- _Required work_
Drop the pictures, then extract the listing word for word.
┌──
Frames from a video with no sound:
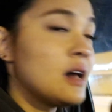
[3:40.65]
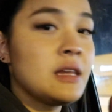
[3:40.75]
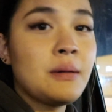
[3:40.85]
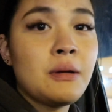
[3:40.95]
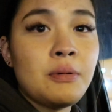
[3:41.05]
I
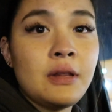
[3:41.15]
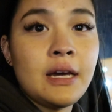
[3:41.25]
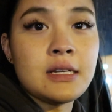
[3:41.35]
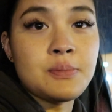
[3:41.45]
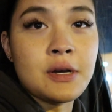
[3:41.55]
think I'm gonna put
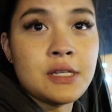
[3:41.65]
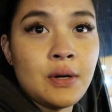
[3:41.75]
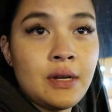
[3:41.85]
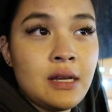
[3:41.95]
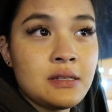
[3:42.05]
like
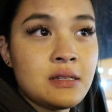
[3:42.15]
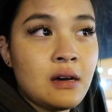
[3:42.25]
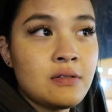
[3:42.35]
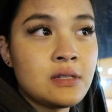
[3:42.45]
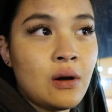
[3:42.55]
espresso in it and
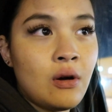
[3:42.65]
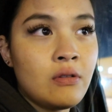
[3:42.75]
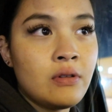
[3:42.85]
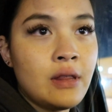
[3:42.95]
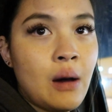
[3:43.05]
stuff, so
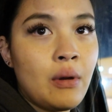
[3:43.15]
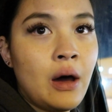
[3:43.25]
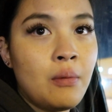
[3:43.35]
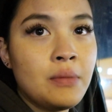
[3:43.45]
hopefully that would help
└──
- _Solution for this exercise_
Frames from a video with no sound:
[3:40.65]
[3:40.75]
[3:40.85]
[3:40.95]
[3:41.05]
I
[3:41.15]
[3:41.25]
[3:41.35]
[3:41.45]
[3:41.55]
think I'm gonna put
[3:41.65]
[3:41.75]
[3:41.85]
[3:41.95]
[3:42.05]
like
[3:42.15]
[3:42.25]
[3:42.35]
[3:42.45]
[3:42.55]
espresso in it and
[3:42.65]
[3:42.75]
[3:42.85]
[3:42.95]
[3:43.05]
stuff, so
[3:43.15]
[3:43.25]
[3:43.35]
[3:43.45]
hopefully that would help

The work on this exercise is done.